Collected data entries
----

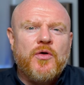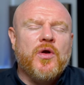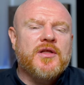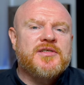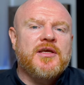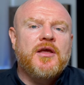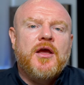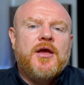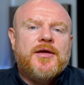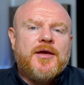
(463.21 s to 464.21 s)
quality
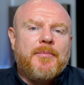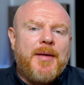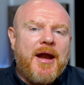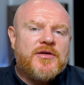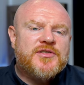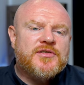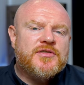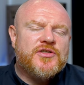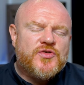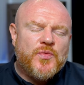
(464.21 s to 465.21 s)

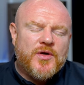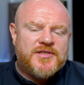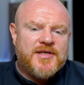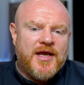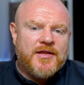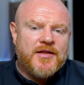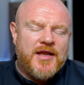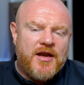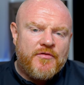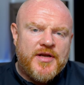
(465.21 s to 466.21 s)
comparisons, I just want to say that
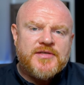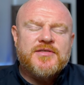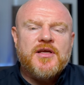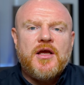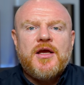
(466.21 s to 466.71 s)
there is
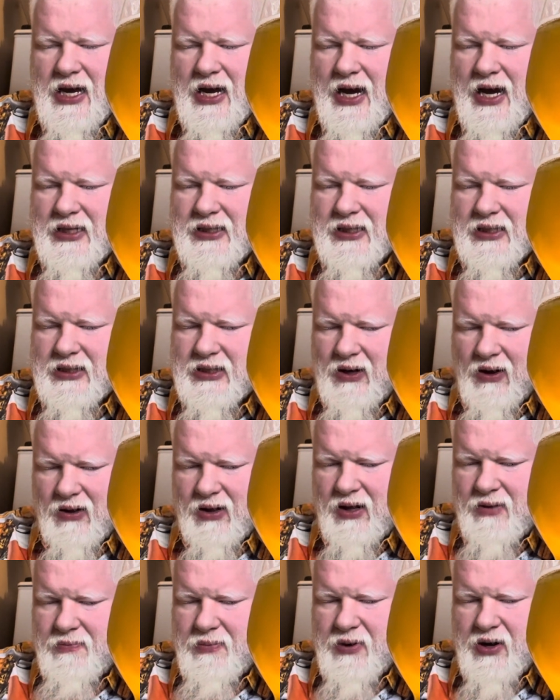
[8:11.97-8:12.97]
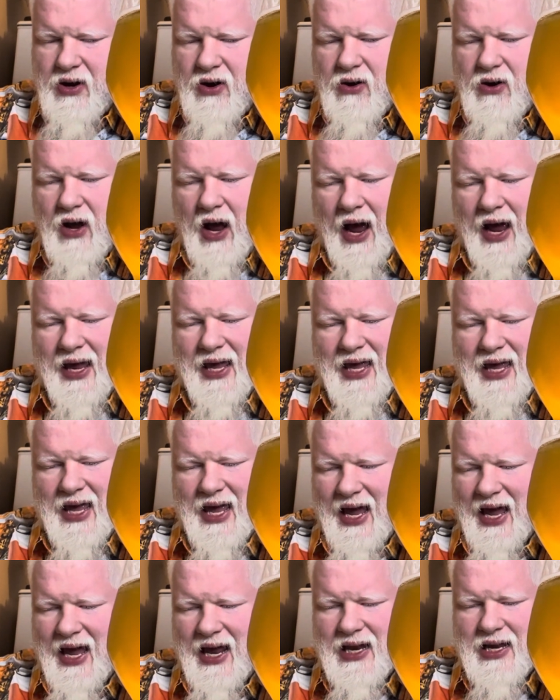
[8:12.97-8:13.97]
It's a solid beer. I
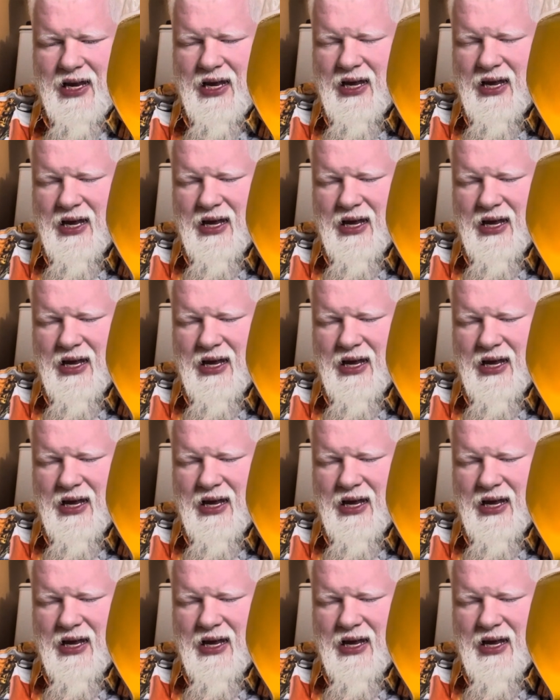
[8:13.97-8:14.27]
can't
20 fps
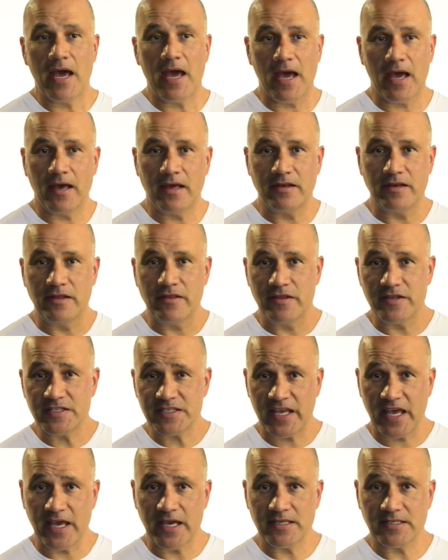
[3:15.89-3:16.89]
and in this
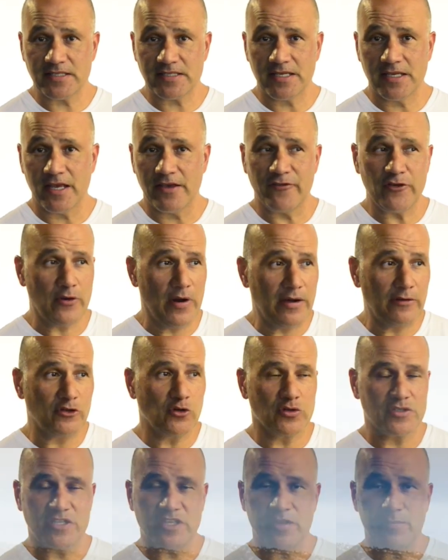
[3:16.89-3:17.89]
case, if you're outdoors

----

Output all entries unchanged; skip the pictures.

**FINISHED EXERCISE**
(463.21 s to 464.21 s)
quality
(464.21 s to 465.21 s)

(465.21 s to 466.21 s)
comparisons, I just want to say that
(466.21 s to 466.71 s)
there is
[8:11.97-8:12.97]
[8:12.97-8:13.97]
It's a solid beer. I
[8:13.97-8:14.27]
can't
20 fps
[3:15.89-3:16.89]
and in this
[3:16.89-3:17.89]
case, if you're outdoors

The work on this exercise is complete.